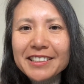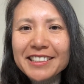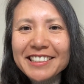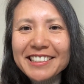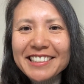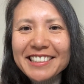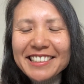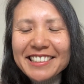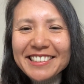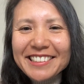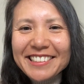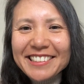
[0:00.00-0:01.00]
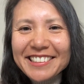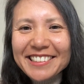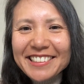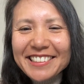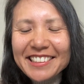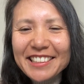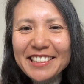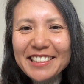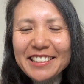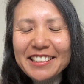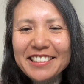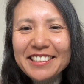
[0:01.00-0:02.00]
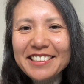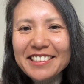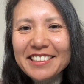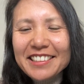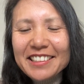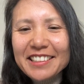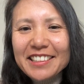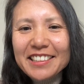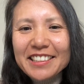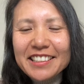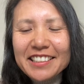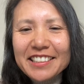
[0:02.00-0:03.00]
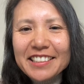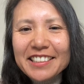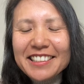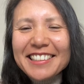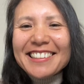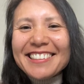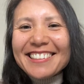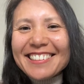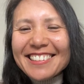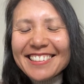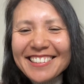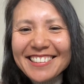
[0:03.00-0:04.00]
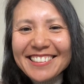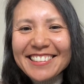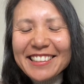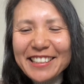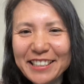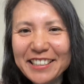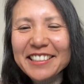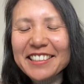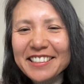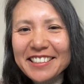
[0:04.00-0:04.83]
The person shown says nothing.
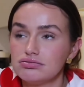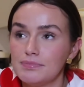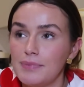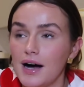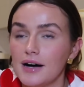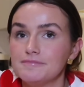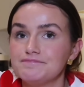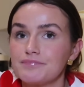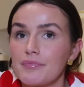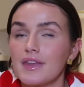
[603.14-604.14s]
But
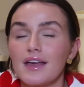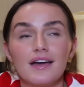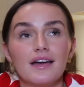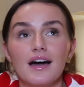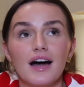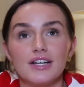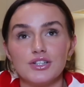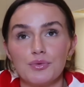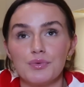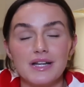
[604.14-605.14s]
I
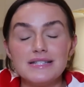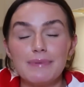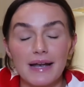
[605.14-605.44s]
don't want it to be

☆ ☆ ☆ ☆ ☆

TRY IT :: What you return must match the material above exactly, minus its pictures.

WRITTEN REPLY ::
[0:00.00-0:01.00]
[0:01.00-0:02.00]
[0:02.00-0:03.00]
[0:03.00-0:04.00]
[0:04.00-0:04.83]
The person shown says nothing.
[603.14-604.14s]
But
[604.14-605.14s]
I
[605.14-605.44s]
don't want it to be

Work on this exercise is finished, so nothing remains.